Harker requested $120 million for the 2011 budget, the same amount requested for 2010.
However, this year Harker has asked for more flexibility in the ways in which the state money is distributed within "special lines." Special lines are a sector of money given to the university to fund special programs, such as research.
Scott Douglass, executive vice president and treasurer, said collapsing the lines would allow each college to provide the goals the state wants, but without the university having a bureaucratic barrier.
"People think we want to collapse the lines so we can do what we want with the money, and that's not the case," Douglass said.
He said the state wants the university to have certain outputs, or reach certain goals, but those outputs are not defined by the state or the university. Douglass said the university wants to hear what outputs they need to produce before they decide how much to allot to that program.
"The issue is we thought that would be negotiated through the process, we didn't say, ‘Here's what we're going to do,' we said, ‘We want to provide the outputs you want, so tell us the outputs you want and let us work within that.' "
John Flaherty, a lobbyist who formerly worked for the government watchdog group Common Cause, said he thinks the university should be more transparent about what the state budget will be used for.
"I think the university, as a leader in so many different areas, should also lead in the interest of openness and transparency, when it comes to the spending of taxpayers dollars," he said. "I think there should be more openness about this then there has been."
The funds used for special lines amount to approximately $27 million. These funds currently go to initiatives for students, such as grants to help Delaware residents participate in study abroad programs. The money is also used for communities in the state, such as such as the Math and Science Education Resource Center, the Delaware Center for Teacher Education and the Milford School District Professional Development School.
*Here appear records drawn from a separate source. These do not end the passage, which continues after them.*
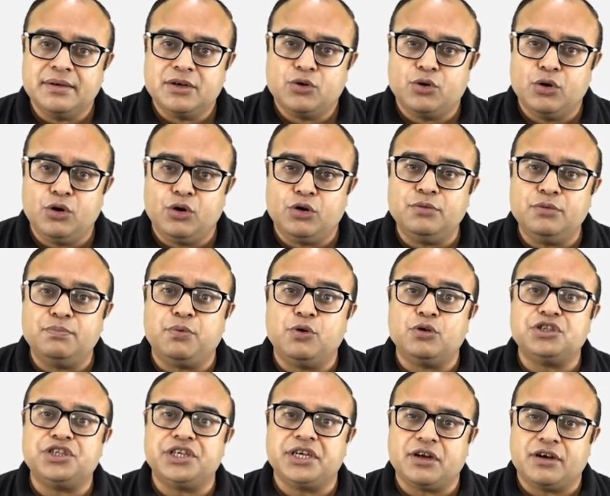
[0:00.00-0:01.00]
colon
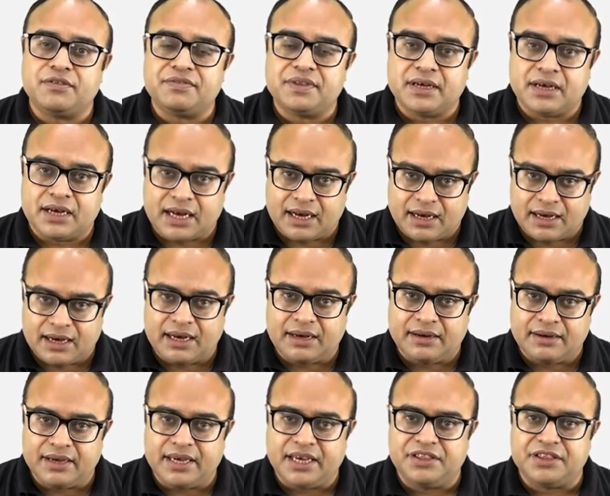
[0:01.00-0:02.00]
portion of
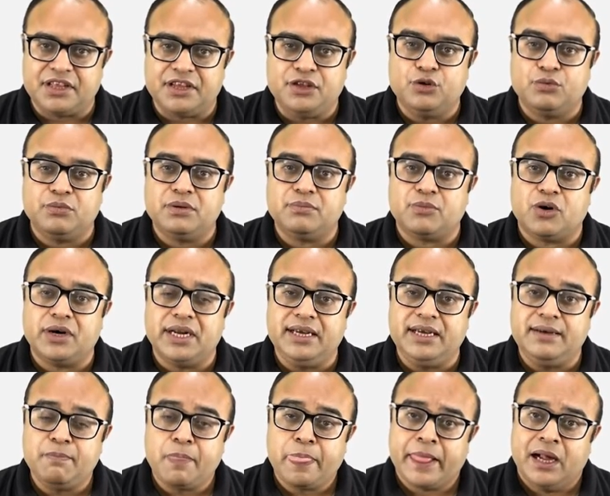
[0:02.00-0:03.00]
in the human body.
The university must make public how it spends money from the state, but can decide how to spend funds from other sources in secret. Money from the state makes up 17 percent of the university's budget.
The university's new budget distribution model, Responsibility Based Budgeting, decentralizes budget responsibilities within the university's seven colleges by disbursing the responsibilities to each of the colleges, instead of having a few administrators working on it. Douglass said the RBB distributes tuition dollars and state dollars based on the amount of teaching and research the faculty does.
"This creates incentives for faculty to teach more and do better research whereas the other model was a distribution model sort of government," he said.
University spokesperson David Brond said the university thinks it is a good investment because of the multiplied effect: a dollar invested into the university turns into a revenue of seven dollars for Delaware. However, Brond said he realizes why the new budgeting model has been met with resistance from state legislators.
"While we might have our own internal bias that they should invest more in us, there are a lot of other people that are needing state support as well," he said.
Brond said not all current obligations are outlined explicitly in the budget, such as the underlying Commitment to Delawareans.
"We're the state university and they give us more than $100 million," Douglass said. "One of the things we made a commitment to was while we're educating more and more kids from out of state, we would always make sure that any kid that lived up to the requirements to get into the University of Delaware from Delaware, would be admitted."